[HOW TO COMPLETE THIS TASK]: Reproduce the entries in full and exactly. Pictures stay out.

===== INFORMATION PROVIDED

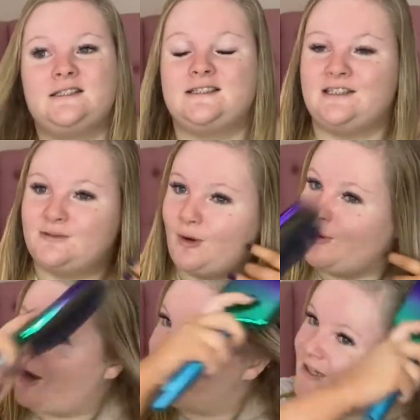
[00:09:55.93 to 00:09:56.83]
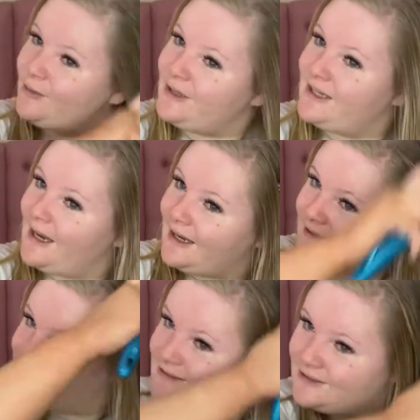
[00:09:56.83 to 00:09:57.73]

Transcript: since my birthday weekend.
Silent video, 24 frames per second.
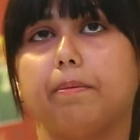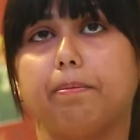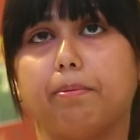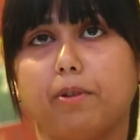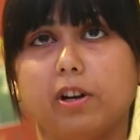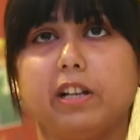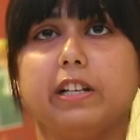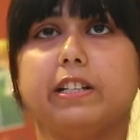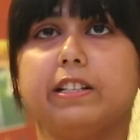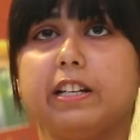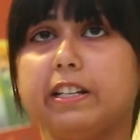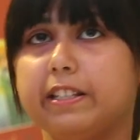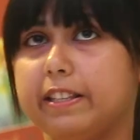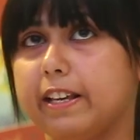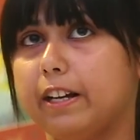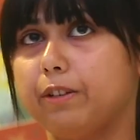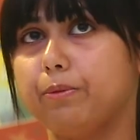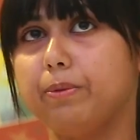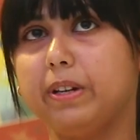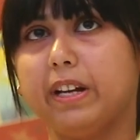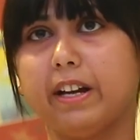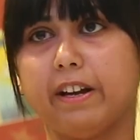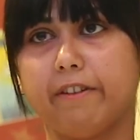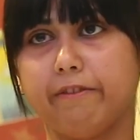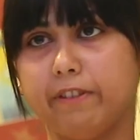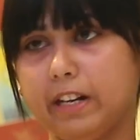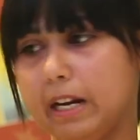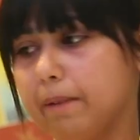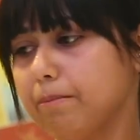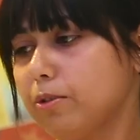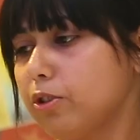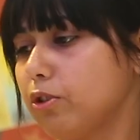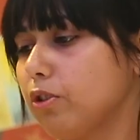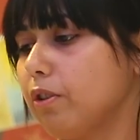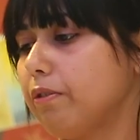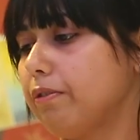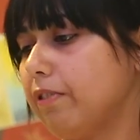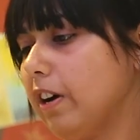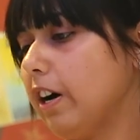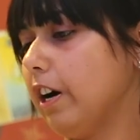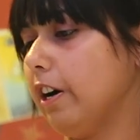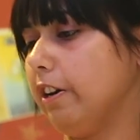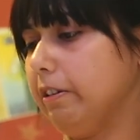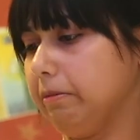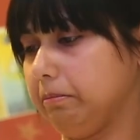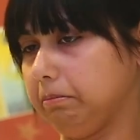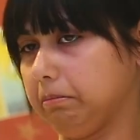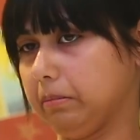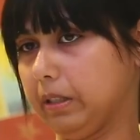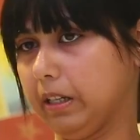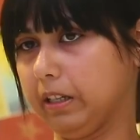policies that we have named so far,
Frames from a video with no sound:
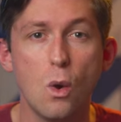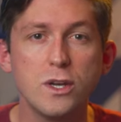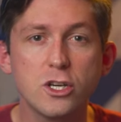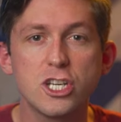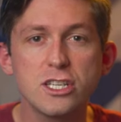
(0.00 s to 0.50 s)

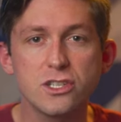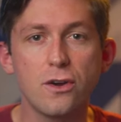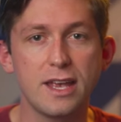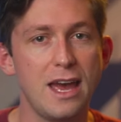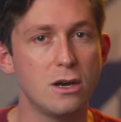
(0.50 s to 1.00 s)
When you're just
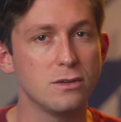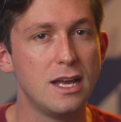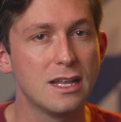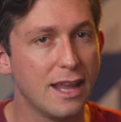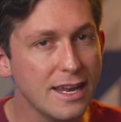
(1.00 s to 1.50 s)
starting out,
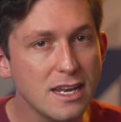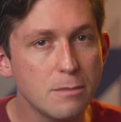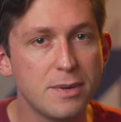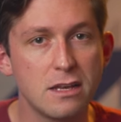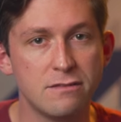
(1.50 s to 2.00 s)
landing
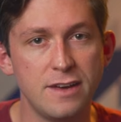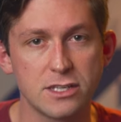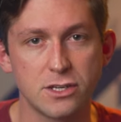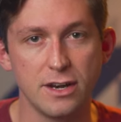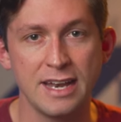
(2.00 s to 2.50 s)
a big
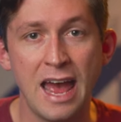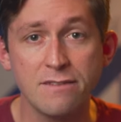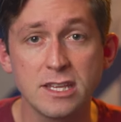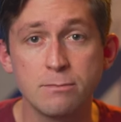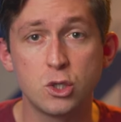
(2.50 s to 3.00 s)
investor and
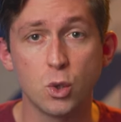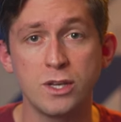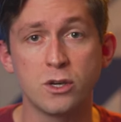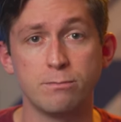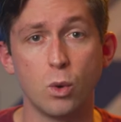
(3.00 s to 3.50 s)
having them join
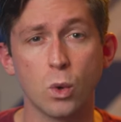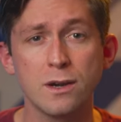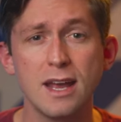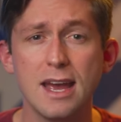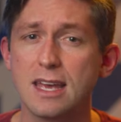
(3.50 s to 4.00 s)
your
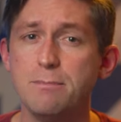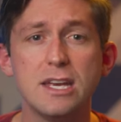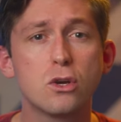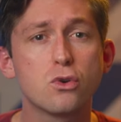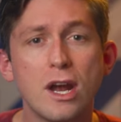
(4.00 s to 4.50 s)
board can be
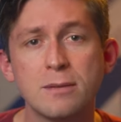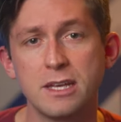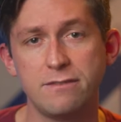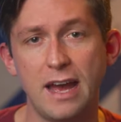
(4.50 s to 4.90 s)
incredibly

==========

[RESPONSE TO THE TASK]:
[00:09:55.93 to 00:09:56.83]
[00:09:56.83 to 00:09:57.73]

Transcript: since my birthday weekend.
Silent video, 24 frames per second.
policies that we have named so far,
Frames from a video with no sound:
(0.00 s to 0.50 s)

(0.50 s to 1.00 s)
When you're just
(1.00 s to 1.50 s)
starting out,
(1.50 s to 2.00 s)
landing
(2.00 s to 2.50 s)
a big
(2.50 s to 3.00 s)
investor and
(3.00 s to 3.50 s)
having them join
(3.50 s to 4.00 s)
your
(4.00 s to 4.50 s)
board can be
(4.50 s to 4.90 s)
incredibly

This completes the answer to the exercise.